A collection of notes for the next time, taken as I went through the week. If someone else is going next year, this might be useful.
- A grab-bag of some sort to carry books/papers/a netbook/water/food to and from the range is a good idea – your kitbag and rifle case stay in the range, your rucksack is too awkward and a suitcase way too big. A small messenger bag or bumbag would work well.
- A netbook would be very, very useful. A good smartphone with a lot of storage would be okay too, but a netbook would make blog entries, facebooking (which you *will* wind up doing), skyping home and so on a lot easier.
- Bring a sewing kit.
- Bring headache pills. You can’t just buy asprin over the counter in the local petrol station shop it turns out. Hit the pharmacy after security in the airport on the way out.
- Bring talc and/or foot powder.
- Bring a few bandaids.
- Check to see if you can get a data roaming plan for your phone that doesn’t include the phrase “first-born child” in the tariff.

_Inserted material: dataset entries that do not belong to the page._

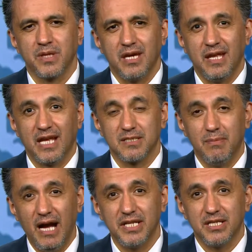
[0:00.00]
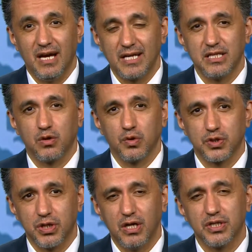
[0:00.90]
inasmuch as it
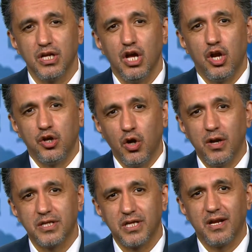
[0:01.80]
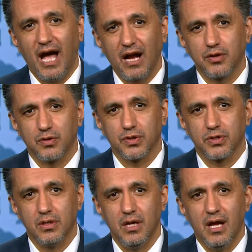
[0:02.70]
concerns non-state actors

- You need an MP3 player and large, visible-to-everyone-else, over-the-ear headphones. In-ear earbuds will work for sound reproduction, but nothing says “Leave me alone” like the large visible headphones. Hell, even ear defenders would work…
- Hydration. 2 litres of water per day as a bare minimum – the cold and the hotel air suck the moisture out of you. Also, remember to rehydrate aggressively on arrival – the plane’s air is even worse. Also, drink some fruit juice – you sweat more than pure H2O. Hit the local shop and buy large 2L bottles of water on the first evening.

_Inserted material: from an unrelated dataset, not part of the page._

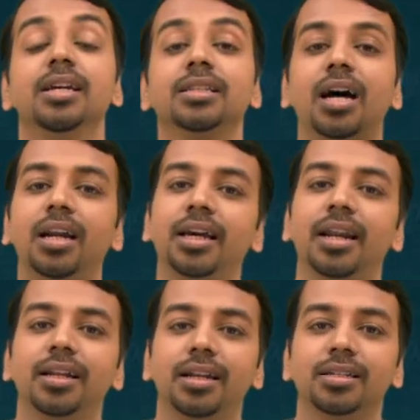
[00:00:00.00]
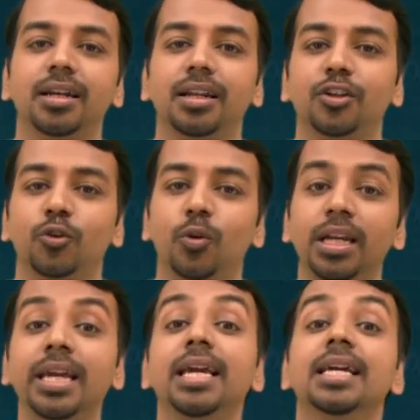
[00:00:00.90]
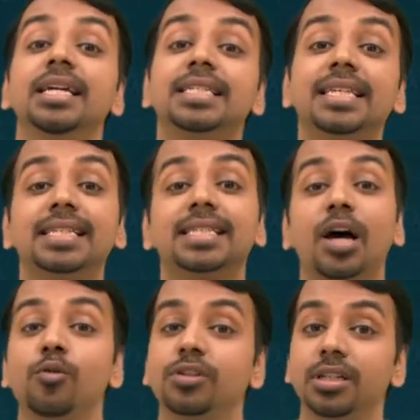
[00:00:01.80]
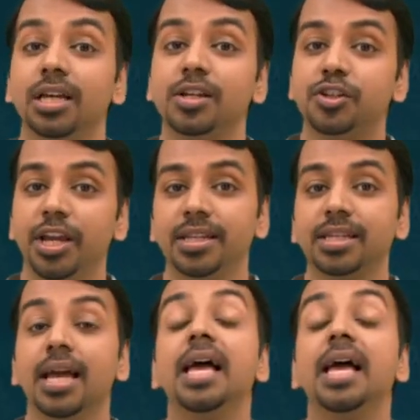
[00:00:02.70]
the underwriter has underwritten only 6,000 shares.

- Nutrition. You’re burning more calories than you think. Swipe fruit from the breakfast buffet, eat lots of carbs in the evening meal. The hotel’s breakfasts, alas, don’t really do hot food well.
- Bring a pen, sideshow bob…
- A small pair of binoculars or better yet, a small monocular would be useful for the observation deck.
- The targets used by RIAC (and Intershoot) don’t show a timer in the screen and you can’t always see the range clock. Bring a watch to the firing point!
- Hide your TV’s remote control. There aren’t any english channels and you need the sleep, but the eurosport coverage of biathlon season will be hypnotic…
- If you forget to book lunch on the range the day before, ask on the day anyway; they usually keep a few extra servings just in case.
- There’s not much in walking range of the official airport hotel (neither the IBIS nor the ETAP hotel, which are side-by-side and interconnected and seem to share a kitchen for breakfast and dinner); a large team ought to hire a car if possible. There are a few places though, enough to get by on. But you’ll end up eating hotel dinners for a few days…
- …but the hotel actually does a decent hamburger. You just won’t get enough calories from the main meal to replenish what you burnt off during the day, especially if it’s cold.